Many technologies have leveraged internal databases to collect, store and search through logs. Good examples of this would be Microsoft Windows Event Viewer, McAfee EPO, Checkpoint firewalls and many other technologies. There are pros and cons to this model. From an advantage point of view a defined schema means data structure and formatting are predefined and easy to search through. However, on the downside there likely will be a capacity and retention limitation and additional complications when sending logs to an external system such as a SIEM.
The road to hell is paved with good intentions and the intent to standardize logging makes a lot of sense, as long as we can all agree.

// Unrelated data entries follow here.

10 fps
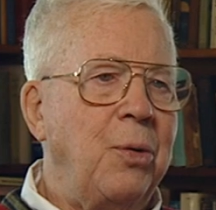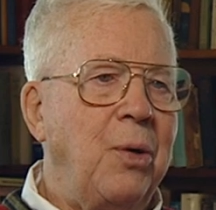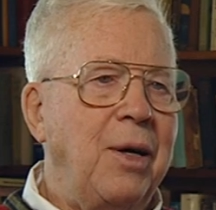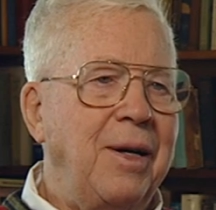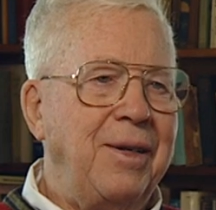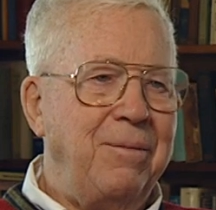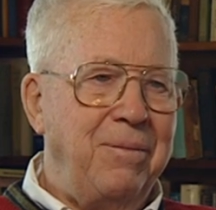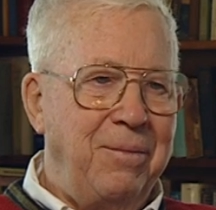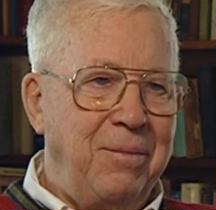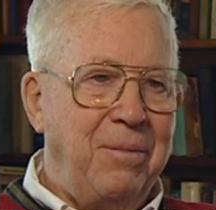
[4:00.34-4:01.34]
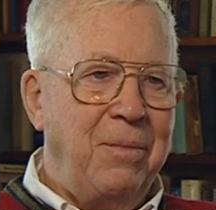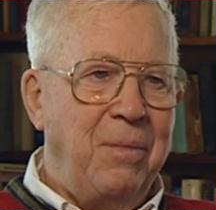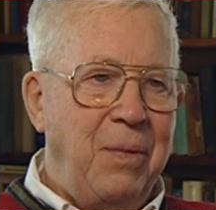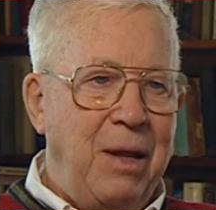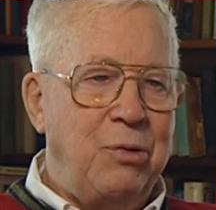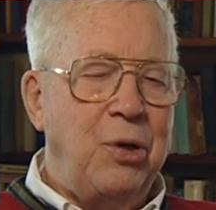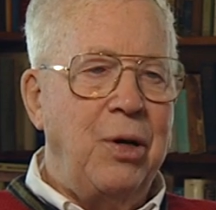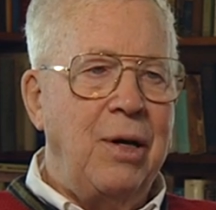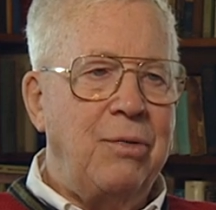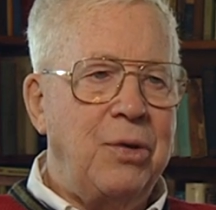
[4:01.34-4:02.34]
why he was a
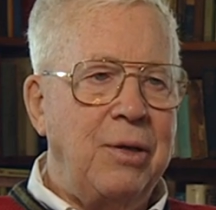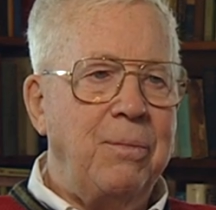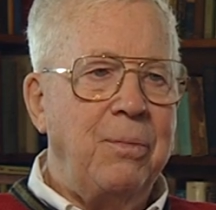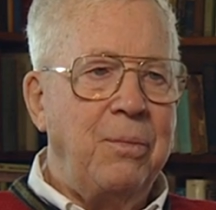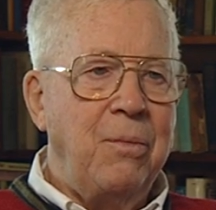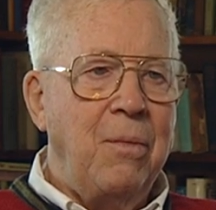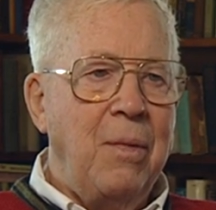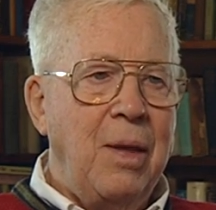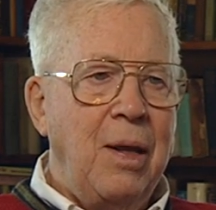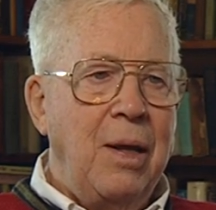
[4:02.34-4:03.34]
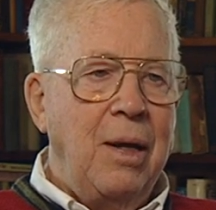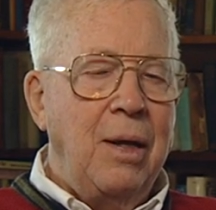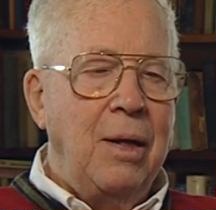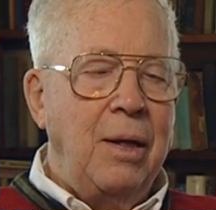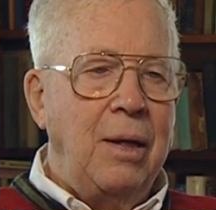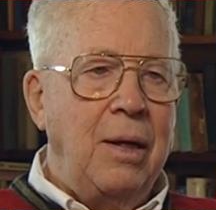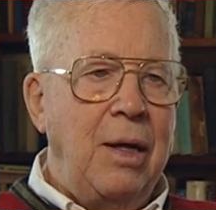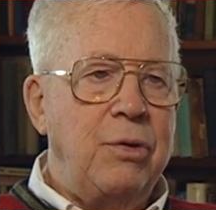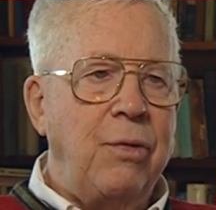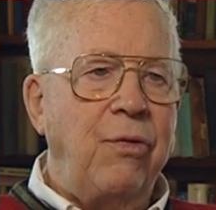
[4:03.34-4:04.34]
good officer.
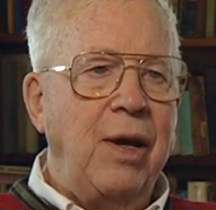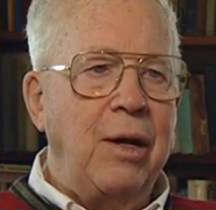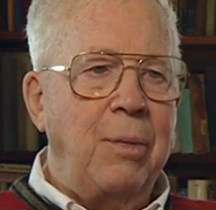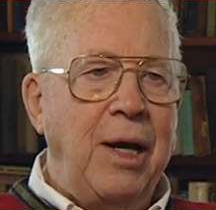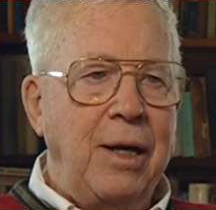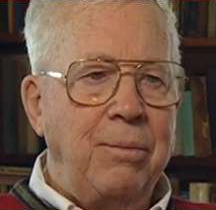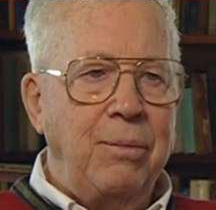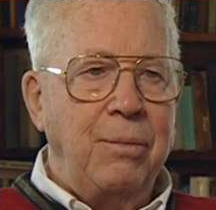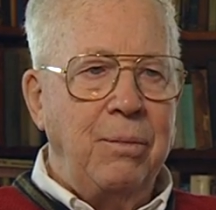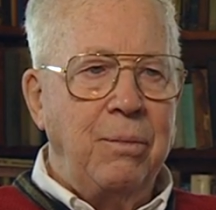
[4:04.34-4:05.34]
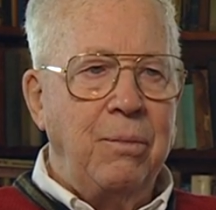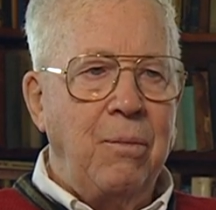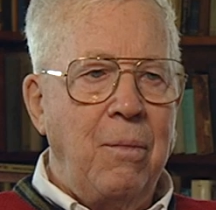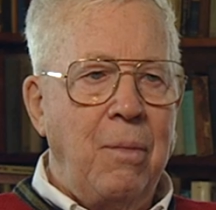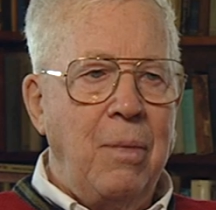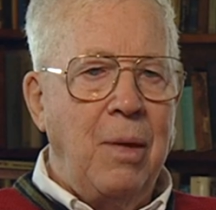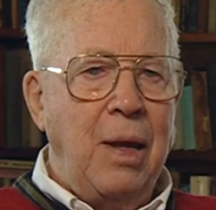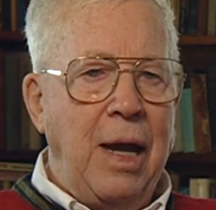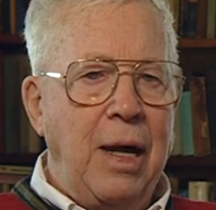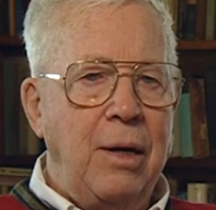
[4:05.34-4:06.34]
He was a fair man,
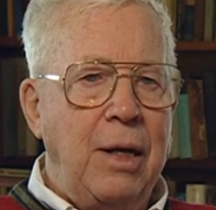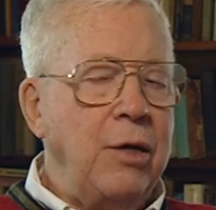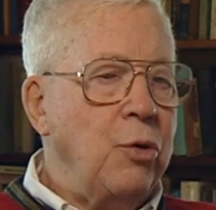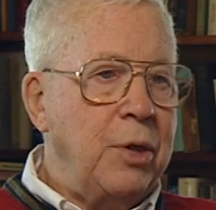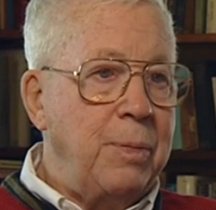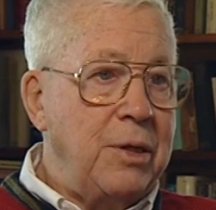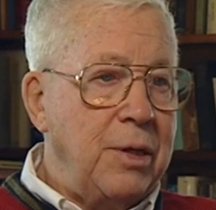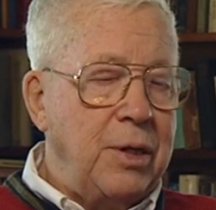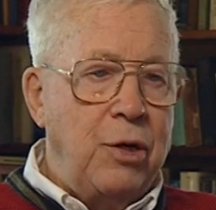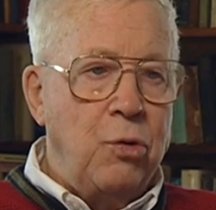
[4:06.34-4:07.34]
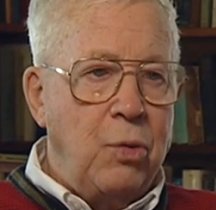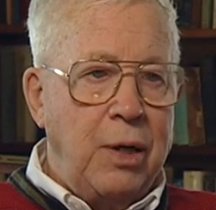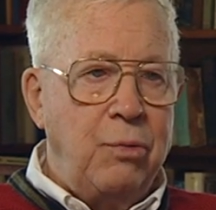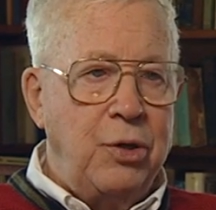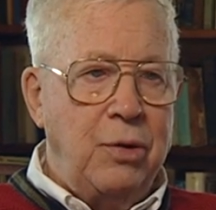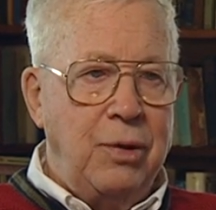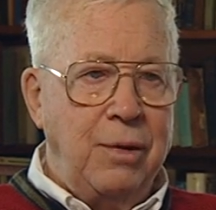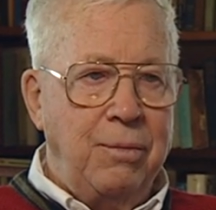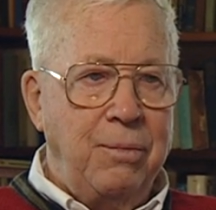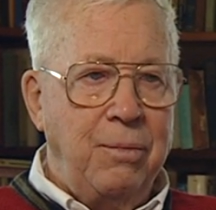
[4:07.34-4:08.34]
and he knew his business. He knew what he was
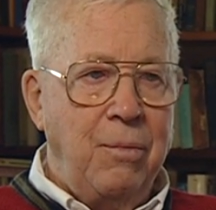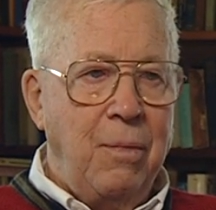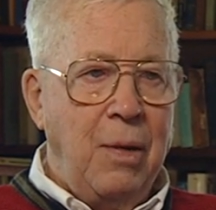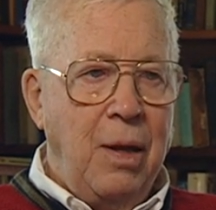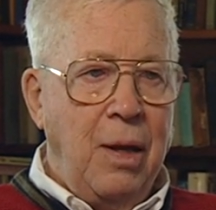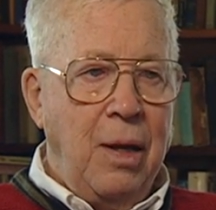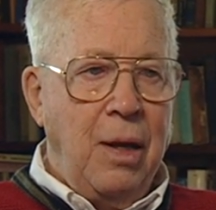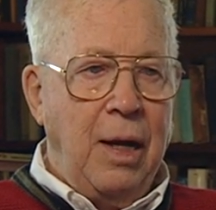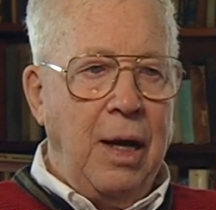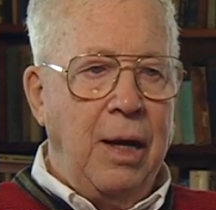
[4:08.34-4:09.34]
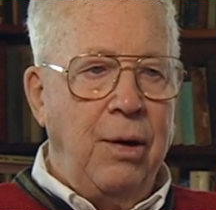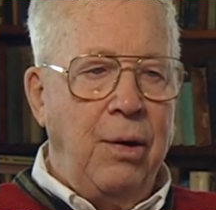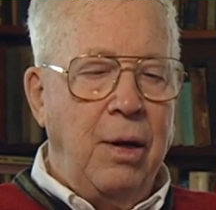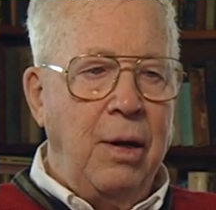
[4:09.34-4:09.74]
doing. And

However, see XKCD comic, we are not very good at standardizing standards.
Semi-structured logging standards focus on standardizing what values are captured and how they are loosely structured within a single log message. Good examples of these standards would be Common Log Format, Extended Log Format, W3C Extended Log Format and a few semi-proprietary semi-structured formats such as Graylog Extended Log Format. All of these standards have flexibility in what data is to be included and are mostly focused on structuring the message in a recognizable format for easier parsing. These semi-structured formats typically separate data values through formatting such as comma, spaces or quotes.
Structured logging standards tries to bring the best of structured database logging into a flexible semi-structured format through the use of key-value pairs. ArcSight, a trail blazer in the logging/SIEM industry, set out to create a white paper standard called the Common Event Format (CEF) which could be used across any technology and was intended to make life better. And for a time it was good. However, Splunk, a leader in the logging/SIEM space, did not want to use a competitor’s standard and created their own Common Information Model (CIM) which was almost identical to CEF in concept. Yet another standard, see XKCD comic.
And more recently, an up and coming competitor to Splunk, Elastic, came up with yet another log format standard called Elastic Common Schema (ECS) which are more or less conceptually identical to CEF and CIM. #facepalm.
Last but not least and becoming a de facto log structure standard is writing logs in JSON format. Building on top of the power and benefits of XML, JSON has become a popular option for two reasons. First, many of the log management/SIEM solutions have moved to a NoSQL database backend, which makes ingesting JSON documents into their database easy and efficient. Secondly, JSON is hierarchical and object oriented making it great for storing relational data and is very developer friendly.
However, there are some downside to using JSON, at least alone. NoSQL databases became popular because you could write data without knowing the schema. That made things easy to ingest, but more challenging to query. When writing logs in JSON format without aligning to a formatting standard/schema, developers have the freedom to define the key or name as they please. This means that describing a source IP address field could look like sourceip, src, sip or any other string for that matter. Inconsistent key/name/fields create challenges with query completeness or utilizing more advanced features such as visualization, ML and automation.